In his opening remarks, Solomon said that’s why the government is updating privacy and data protection legislation “to keep Canadians' information safe, to protect children online, ensure companies are accountable for how data is handled.”
He added: “All this work is about digital sovereignty. It means having the capacity, talent, the infrastructure, the partnerships to shape our digital future and maintain our leadership in science and research. We are building in Canada. We are buying in Canada and we are believing in Canada.”
That lack of clarity around the data sovereignty term has been a theme during the committee’s study.

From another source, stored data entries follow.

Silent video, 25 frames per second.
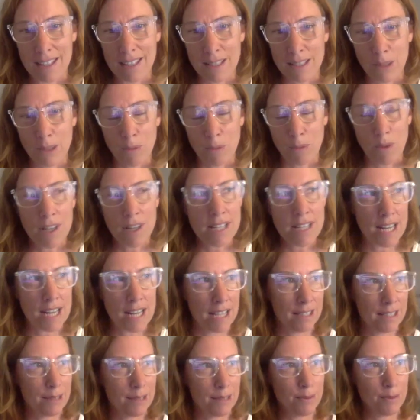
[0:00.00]
the
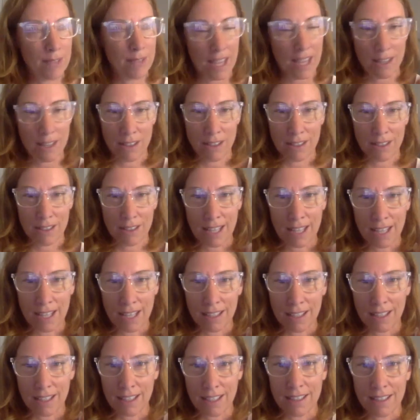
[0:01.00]
oneness that you like.
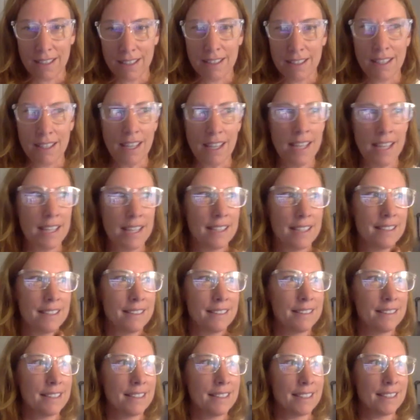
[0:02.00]

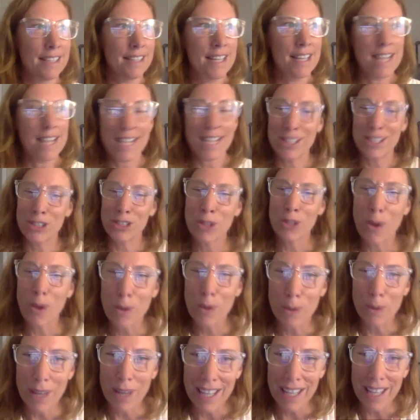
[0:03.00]
It's
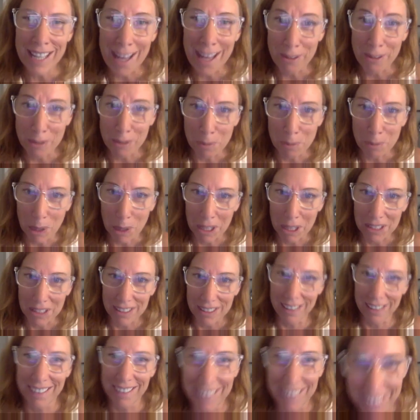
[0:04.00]
so ineffable.
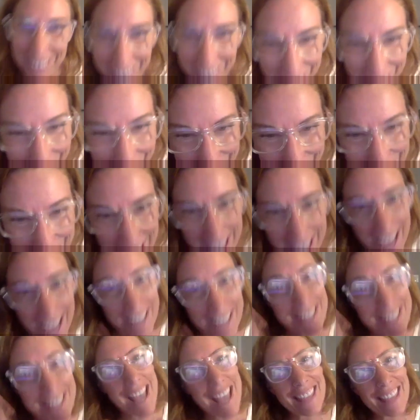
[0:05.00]
And
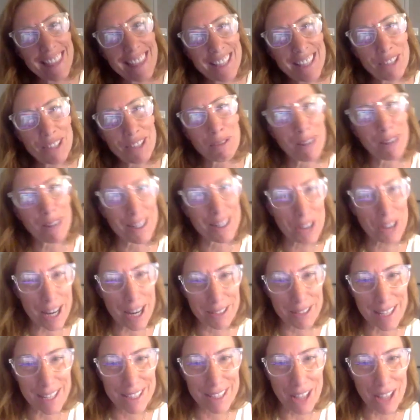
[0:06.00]
yet this is what I try to
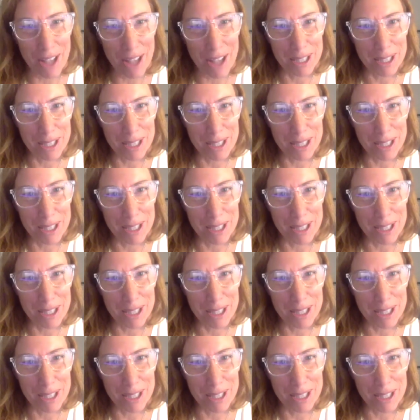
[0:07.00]
write songs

Diane Gutiw, Vice-President, Corporate Services and AI Research Center Lead, CGI and co-chair of Canada’s strategic AI council, told MPs on Nov. 24 that despite Canada’s strengths in both fundamental and applied AI research, the country cannot move forward without a precise definition of what must be protected and a definition of sovereignty.
The cost of collaboration
“We need to clearly define what it is we must absolutely protect, such as data, intellectual property and our talent, what we're willing to give up if we collaborate and for what benefit to Canada,” she said.
Gutiw noted that concerns about intellectual property are directly tied to the broader need to clearly define “sovereignty.” She said Canada must collaborate to advance, given its size, but must do so carefully. Protecting intellectual property, she stressed, is essential, including safeguarding early ideas and publicly funded research as they move toward commercial application.

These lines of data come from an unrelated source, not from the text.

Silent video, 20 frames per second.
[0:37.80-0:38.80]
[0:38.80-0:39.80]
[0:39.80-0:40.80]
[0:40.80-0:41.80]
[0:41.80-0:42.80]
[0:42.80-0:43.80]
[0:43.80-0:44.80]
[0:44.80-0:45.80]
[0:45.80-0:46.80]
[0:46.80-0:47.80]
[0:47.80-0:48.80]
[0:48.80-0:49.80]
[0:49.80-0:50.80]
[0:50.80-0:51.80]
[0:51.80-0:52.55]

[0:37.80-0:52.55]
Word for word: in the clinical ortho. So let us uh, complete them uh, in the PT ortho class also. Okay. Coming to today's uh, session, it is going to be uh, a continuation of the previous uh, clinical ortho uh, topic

“We need to ensure that if we are working with Google and Microsoft in Canada, they are hiring Canadian staff, they are using the tools to enable and advance Canadian talent within those organizations. It becomes part of defining what we mean by ‘sovereignty’ and who we are best willing to partner with that's going to preserve our culture, our intellectual property, our data and our talent.”
When asked directly what sovereignty should mean for AI, Gutiw said, “What we need is clarity. The lack of definition or clarity on what we mean by ‘sovereign’ is causing confusion.”
Questions around cloud infrastructure dominated part of the meeting, especially the status of foreign-owned hyperscale data centres on Canadian soil.
Conservative MP Kelly DeRidder argued these facilities remain “subject to U.S. or other foreign jurisdiction laws like the U.S. CLOUD Act,” calling it “a real-world risk” to the protection of Canadian health, financial and government data.
Angela Adam, Senior Vice-President, Sales, Marketing and Government Relations, eStruxture Data Centers, agreed the concern is valid: “The answer is yes,” she said when asked if hosting data in large U.S.-based hyperscalers compromises sovereignty under the CLOUD Act.
Who can ‘turn things off?’
Adam said Canada needs “access boundaries. Who holds the encryption keys? Who decides where the data flows? Who can turn things off if needed?” She added that sovereignty requires ensuring “we have the key. When that subpoena comes through, we need to be able to decide whether we release the data or not.”
She suggested a hybrid approach in which domestic platforms operate alongside hyperscalers using “frameworks that embed Canadian governance, cryptographic controls and also create some local value.”
Liberal MP Aslam Rana asked Solomon how the government plans to protect IP and data while still collaborating with industry and research institutions. Solomon said the government is working to “incentivize the private sector” and pointed to existing support, including AI institutes, a digital cluster tasked with commercialization, and a $2 billion investment fund “to stimulate growth and job creation in this sector.”
In September, Solomon told an AI conference in Montreal that the updated federal strategy would be released later this year, “almost two years ahead of schedule,” however, he told the committee the work is still ahead of schedule but now expects it to arrive “in the new year.”
The AI Task Force received more than 11,300 submissions for its consultation.